What is Employment Law


Employees have certain rights to minimum employment conditions under employment legislation in most developed countries. The term ‘employee’ relates to all persons employed for any amount of time i.e. even those employed for only an hour a week.

There is no legal requirement for employers to have knowledge of employment law however lack of knowledge does not exclude them from legal action by employees.  
Employing people is a complex issue, being well informed of your rights, responsibilities and legal obligations as an employer will help to reduce potential future problems.
Employers are required by law to respect and adhere to employment rights set down through legislation for their employees.
Employees are bound by the terms of their (legal) contract and are required work within those terms.

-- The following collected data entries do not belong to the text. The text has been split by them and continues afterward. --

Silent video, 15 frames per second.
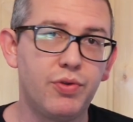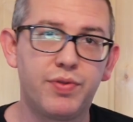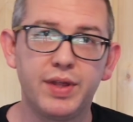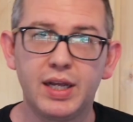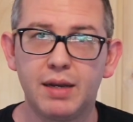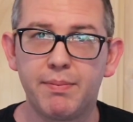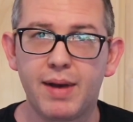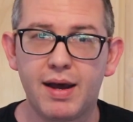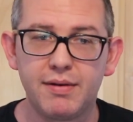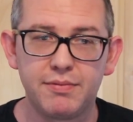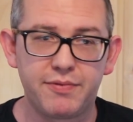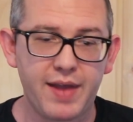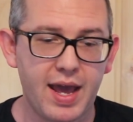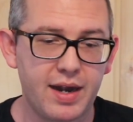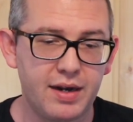you think about
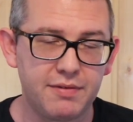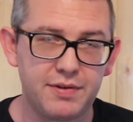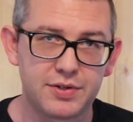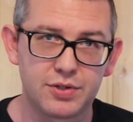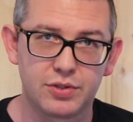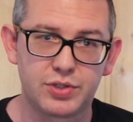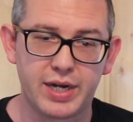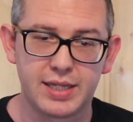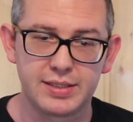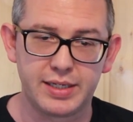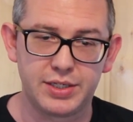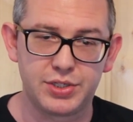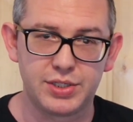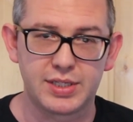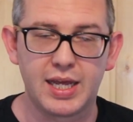fan and official
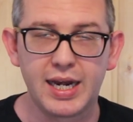translations?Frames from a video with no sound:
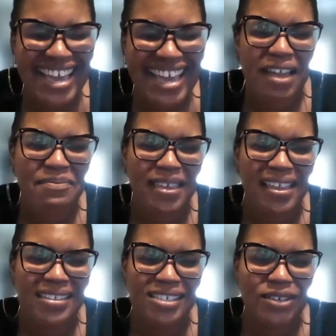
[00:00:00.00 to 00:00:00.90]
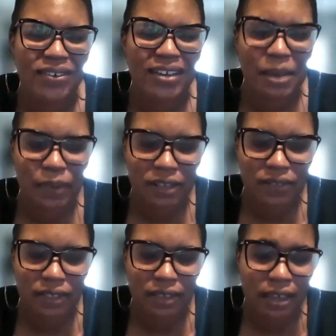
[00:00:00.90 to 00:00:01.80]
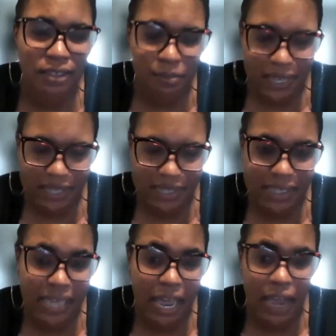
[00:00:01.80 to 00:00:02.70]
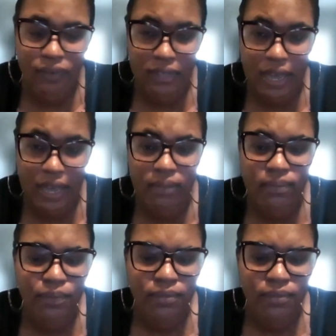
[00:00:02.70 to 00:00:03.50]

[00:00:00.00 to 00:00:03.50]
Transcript: I've been to a couple of other places after that.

Employment law usually covers the following:

  • Terms of an employment contract.
  • Maternity and paternity leave rights.
  • Redundancy.
  • Unfair dismissal.
  • Wrongful dismissal (also sometimes called unlawful dismissal).
  • Minimum wages.
  • Working hours.
  • Annual leave; sick leave; long service leave; pension funds/superannuation.
  • Working conditions – rest breaks; health and safety.
  • Bullying and harassment.
  • Discrimination


Employee’s rights will vary from country to country following is an example of the UK model:

  • Written details of the terms of employment (including their job description) should be given to an employee within eight weeks of commencement.
  • Employees are entitled to special leave under certain circumstances e.g. maternity, paternity, funerals etc.  
  • Continued employment if the business changes ownership.
  • Freedom to join a trade union and take part in its activities.
  • Dismissal requires a set period of notice i.e. from one month to a year of employment = one week mandatory notice period. For more than one year – one week notice for every year completed service to a maximum of twelve weeks. Employees must also give the required amount of notice when leaving their employment.  
  • Reasons for dismissal must be clear and in writing.
  • Unfair dismissal claims may be brought forward after two years of service.
  • Unlawful dismissal claims (i.e. relating to gender, race, sexual orientation etc.) may be made after termination irrelevant of length of service.
  • Redundancy payments should be made if employment is terminated after two years of service.
  • Employees should receive a detailed pay statement at or before their pay dates.

Although all of this varies from country to country, so you need to find out what is relevant to your region (sometimes laws vary from state to state within a country too. Occasionally there are exemptions to certain rules which may apply to you.  They can be very helpful in some situations. For example the size of your business my exempt you from having to comply with some regulations in some countries.  So ensure you are aware of any exemptions that apply.

Empoyment Regulations are in place for good reasons - they protect your employees and also you and your business.

In many countries you as an employer have a ‘duty of care’ towards your employees. For example: there may be legal guidelines in your country restricting how many hours a person is allowed to work in any given week, say (for arguments sake) that is 40 hours maximum.  A member of your staff tells you they need the overtime and works regularly 60 hours a week for two years. At the end of that time, they go on sick leave for stress and you end up paying them sick pay, at the same time you also have to employ someone else to do their job. Then they claim damages against you for work-related stress, saying you forced them to work 60 hours a week. You cannot prove otherwise and you may end up paying damages. In many cases you should have insurance to cover such events but then your insurance company may put up your premiums later. Damages paid to employees are often quite substantial amounts. So in the best interests of you, your business and your employees – stick to the rules!